Alberto Argibay

Personal information
- Full name: Alberto Argibay Pazos
- Date of birth: 16 January 1965 (age 60)
- Place of birth: Pontevedra, Spain

Managerial career
- Years: Team
- 1992: Alondras
- 1993: Portonovo
- 1993–1994: Endesa As Pontes
- 1997–1998: Braga (assistant)
- 1998: Braga
- 1999–2000: Ourense
- 2001: Farense
- 2002–2003: Alicante
- 2005–2007: Pontevedra
- 2007: Marítimo
- 2021–2022: Lerez (youth)

= Alberto Argibay (football manager) =

Spanish football manager (born 1965)

Alberto Argibay Pazos (born 16 January 1965), known in Spain as Alberto Argibay and in Portugal as Alberto Pazos, is a Spanish former football manager.

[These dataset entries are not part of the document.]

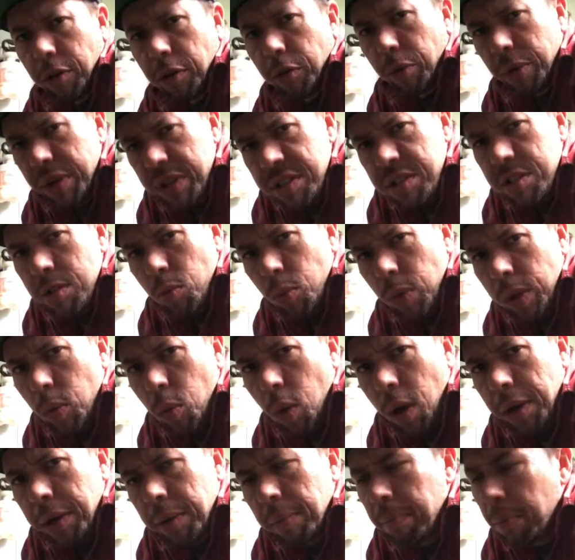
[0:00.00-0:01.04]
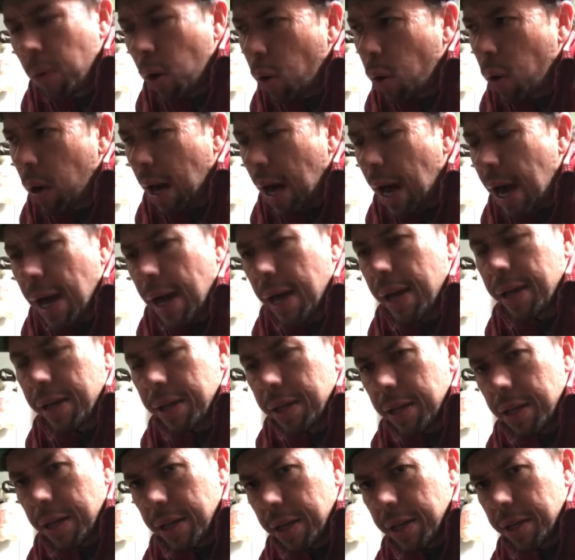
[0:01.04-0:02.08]
the reason we want to mow
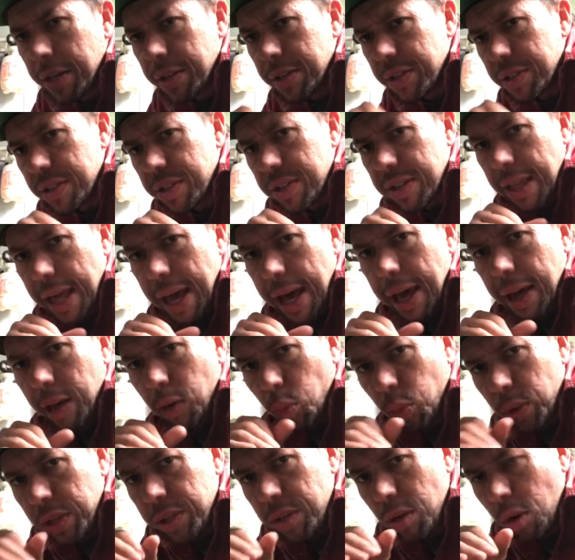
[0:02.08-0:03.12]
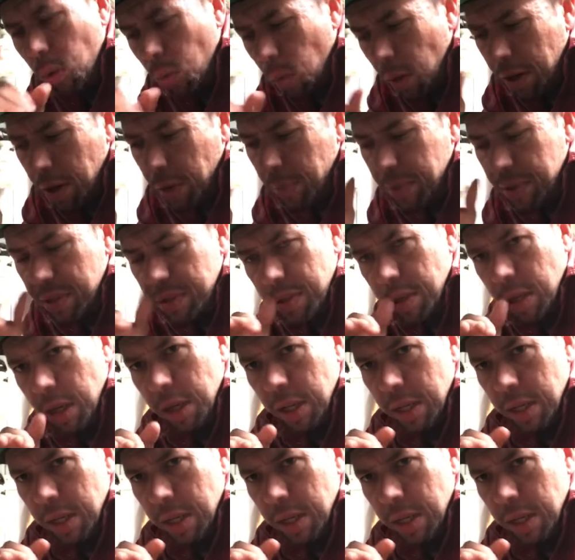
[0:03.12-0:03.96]
high is that we don't want to be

Having managed as high as the Segunda División for Pontevedra in Spain, he led Braga, Farense and C.S. Marítimo in brief spells in Portugal's Primeira Liga. He was Braga's manager as they lost the Taça de Portugal final in 1998.

==Career==
Born in Pontevedra in Galicia, Pazos managed several small clubs in his native region before moving to S.C. Braga of the Portuguese Primeira Liga as an assistant to compatriot Fernando Castro Santos. He succeeded the latter for the second half of the 1997–98 season, losing the Taça de Portugal final 3–1 to FC Porto.

In 2001, Argibay was hired at S.C. Farense. He was fired on 27 November with the team three points above the relegation zone, despite winning his last match 1–0 against S.C. Beira-Mar.

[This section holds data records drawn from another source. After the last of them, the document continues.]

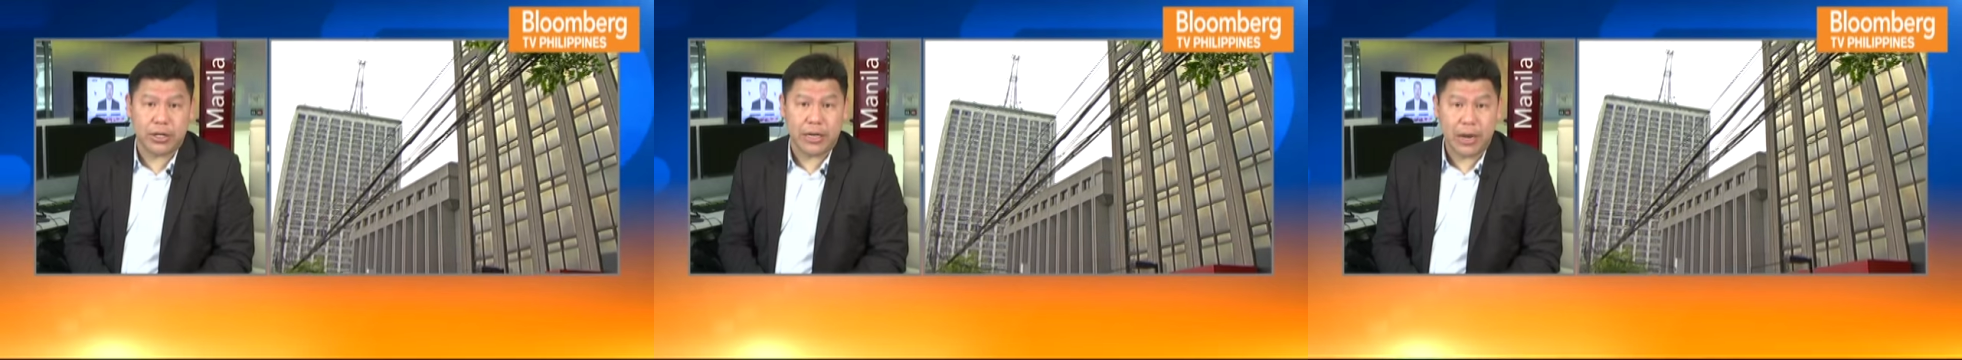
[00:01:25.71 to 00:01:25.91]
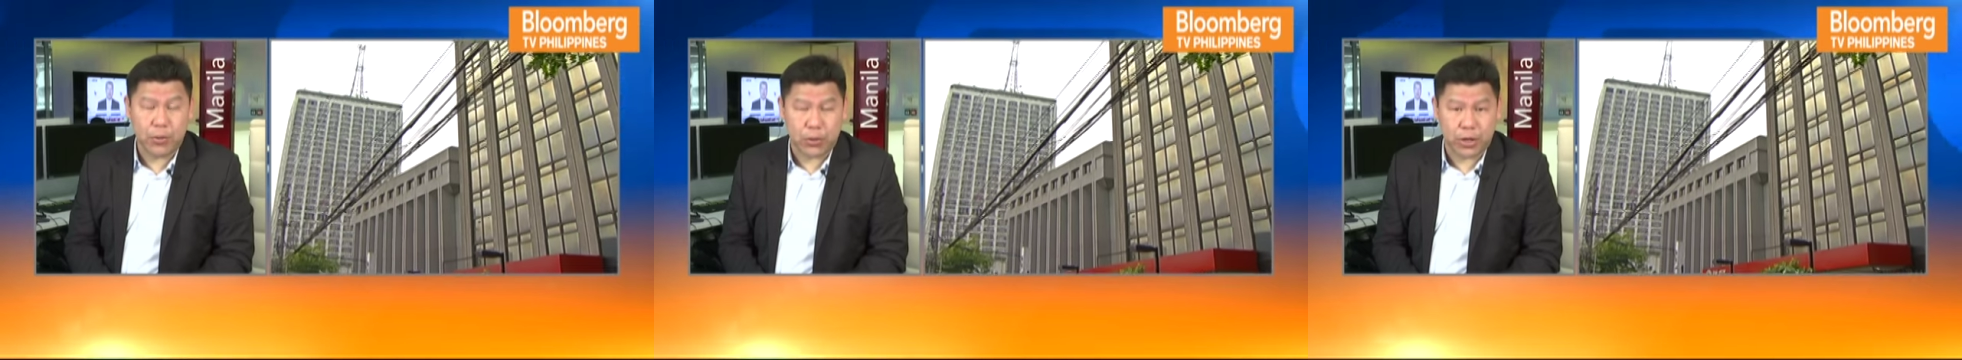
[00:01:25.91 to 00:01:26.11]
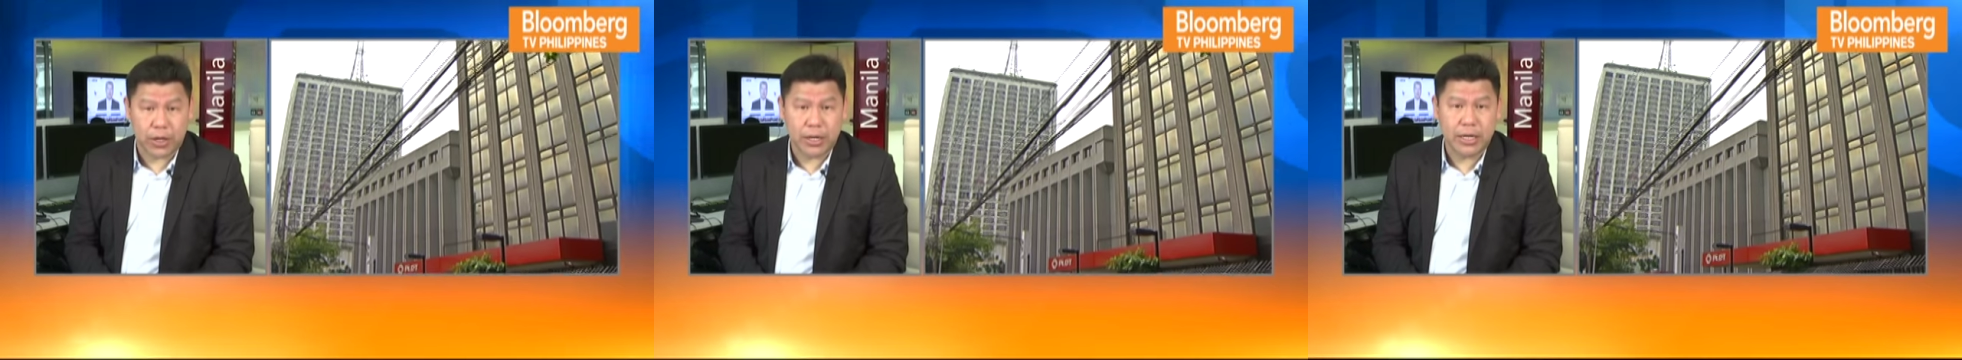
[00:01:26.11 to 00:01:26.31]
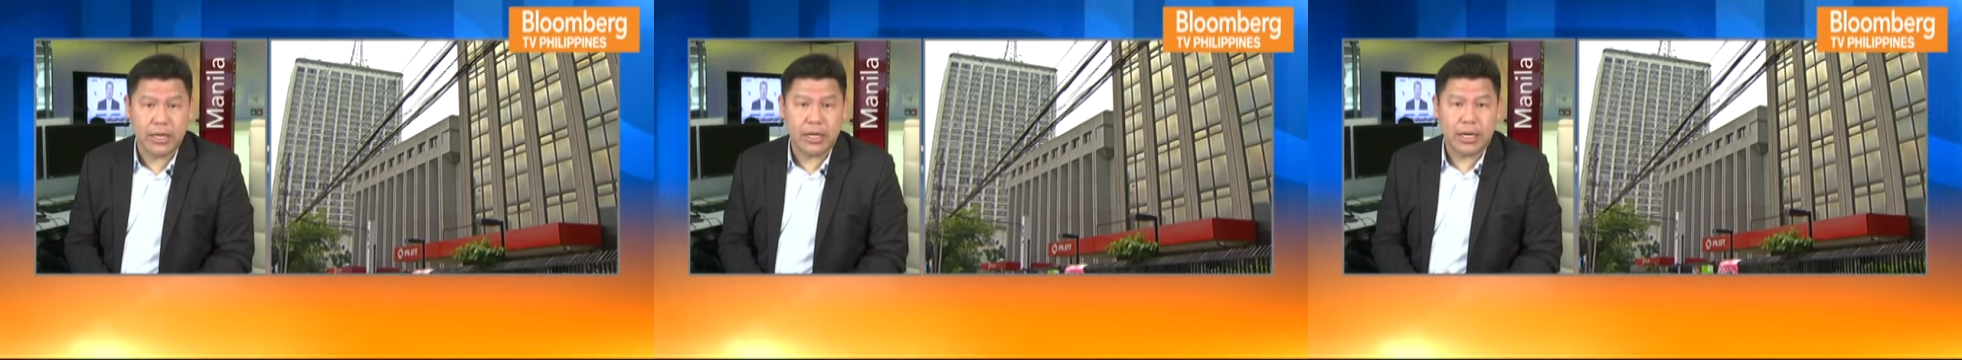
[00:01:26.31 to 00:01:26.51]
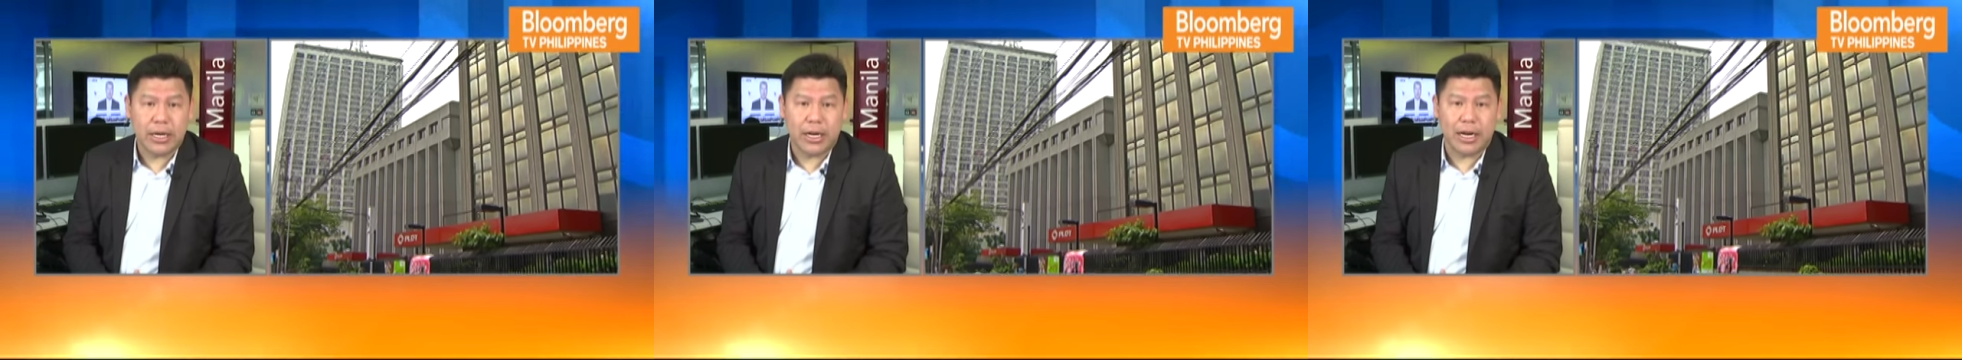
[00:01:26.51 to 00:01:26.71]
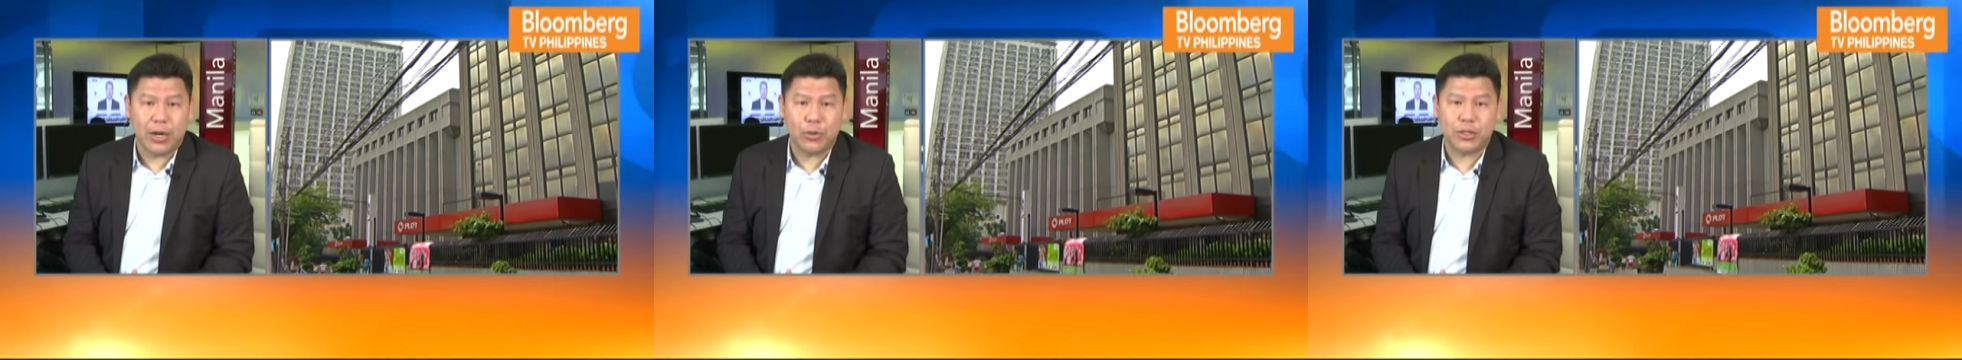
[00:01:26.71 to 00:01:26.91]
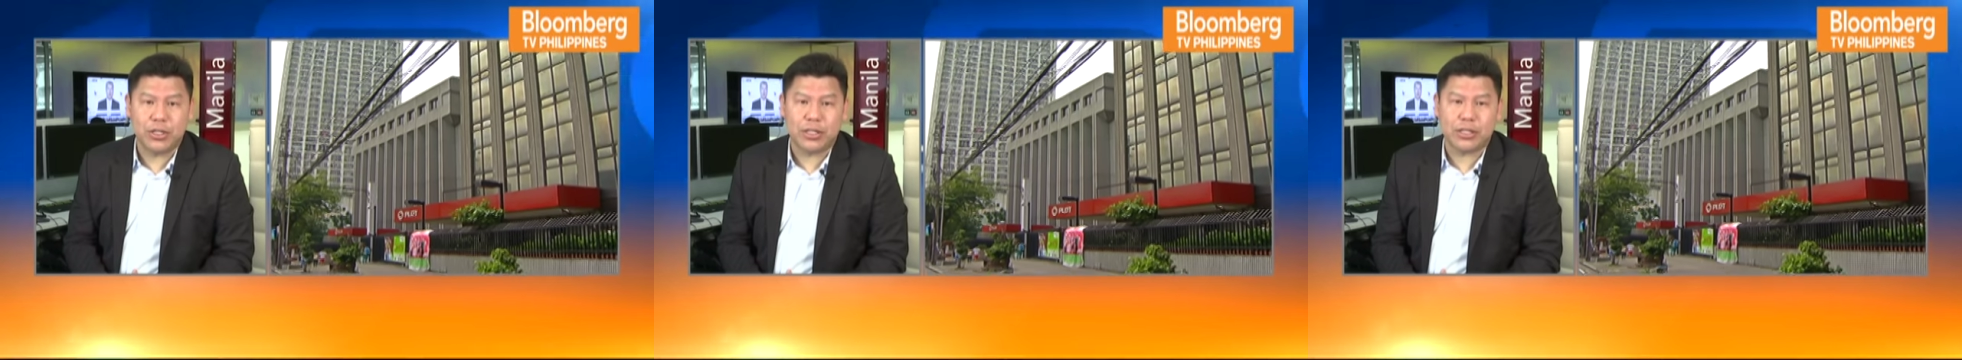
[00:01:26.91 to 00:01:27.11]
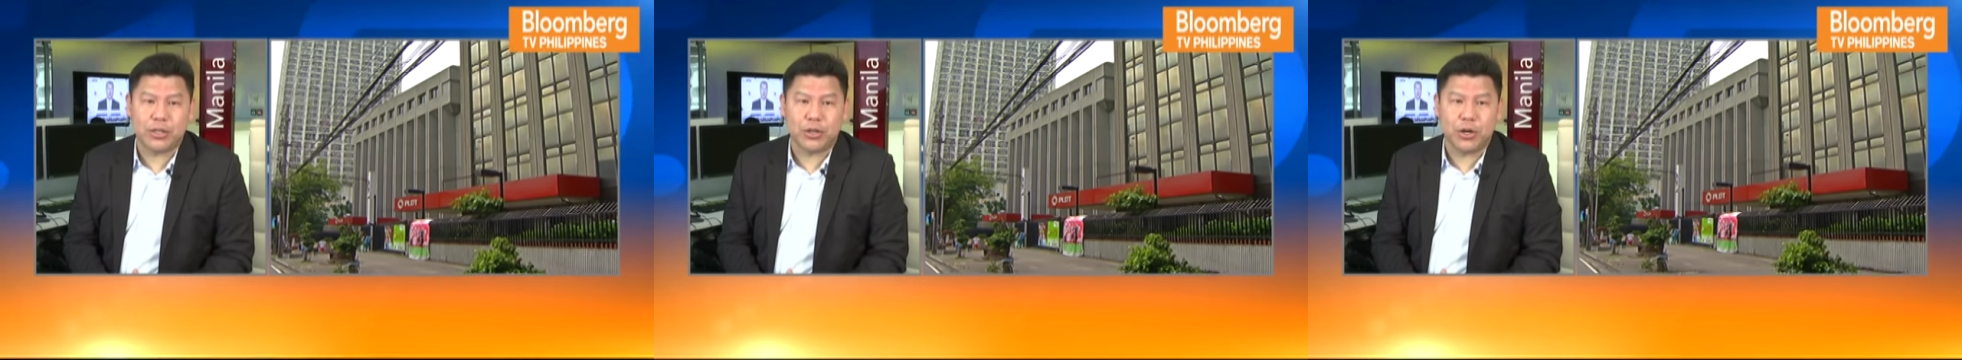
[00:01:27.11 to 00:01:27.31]
network, which
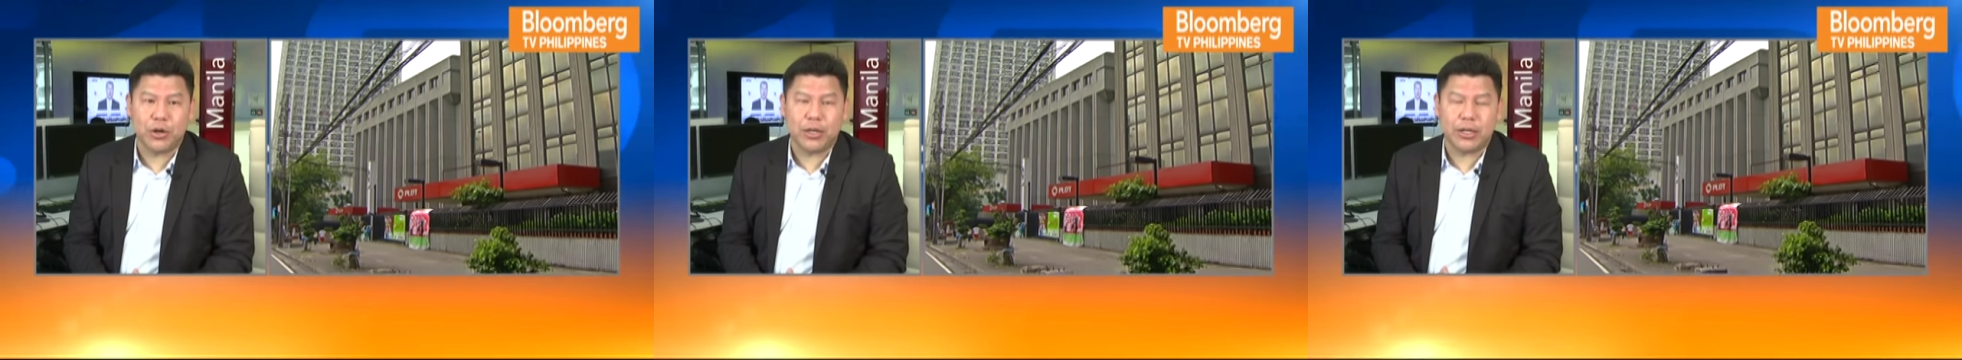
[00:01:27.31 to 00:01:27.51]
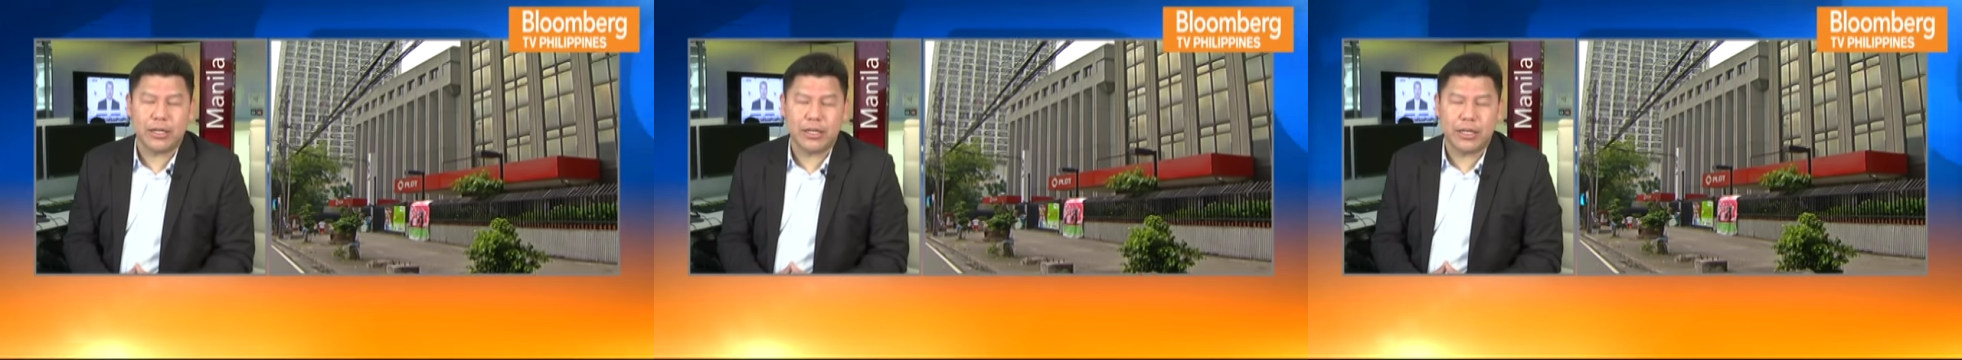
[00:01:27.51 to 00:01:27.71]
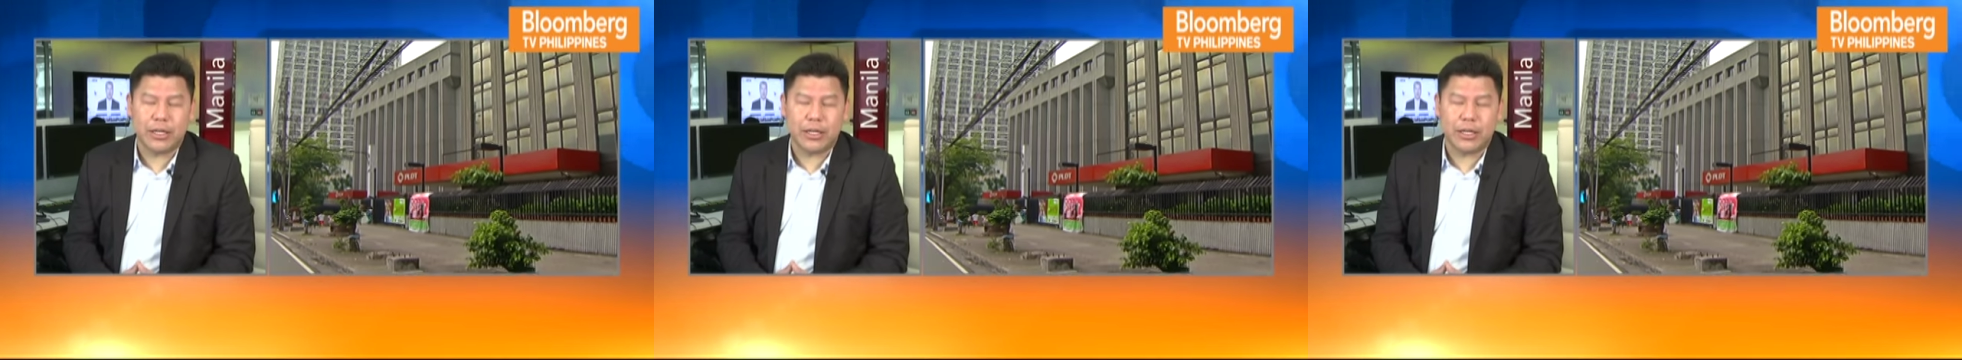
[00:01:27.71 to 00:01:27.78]
is growing.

Argibay returned to Spain to manage Alicante CF of the Segunda División B in 2002–03. On 6 November, his team defeated La Liga title holders Valencia CF – managed by his friend Rafael Benítez – on penalties in the Copa del Rey.

In 2004, during a break in his career, Argibay watched a Portuguese second tier game involving C.D. Feirense and recommended their forward Charles for Pontevedra CF. The Brazilian went on to play for over a decade in Spain, including for RC Celta de Vigo.

Argibay was hired by Pontevedra in January 2005, after replacing José Aurelio Gay. In June, despite relegation from the Segunda División, his contract was extended for another year. The team reached the playoffs in 2006, losing to Sevilla Atlético. President Nino Mirón sacked him at 2 a.m. on 22 March 2007, hours after defeating Ontinyent CF to reach the Copa Federación final; his replacement with ten games to go was Javi Gracia, who had only ever managed Villarreal CF's youth team.

On 8 April 2007, Argibay returned to Portugal's top flight on a contract of undisclosed length at 9th-placed C.S. Marítimo. He earned the team two points from the remaining six games of the season.

Argibay founded ICD Consulting, involved in football agency and investment in the game. In June 2015 his company was interested in buying Real Avilés Industrial CF, until the club was unexpectedly relegated to the Tercera División.

==Personal life==
In the 2019 Spanish local elections, Argibay joined En Marea as a consultant on sporting issues.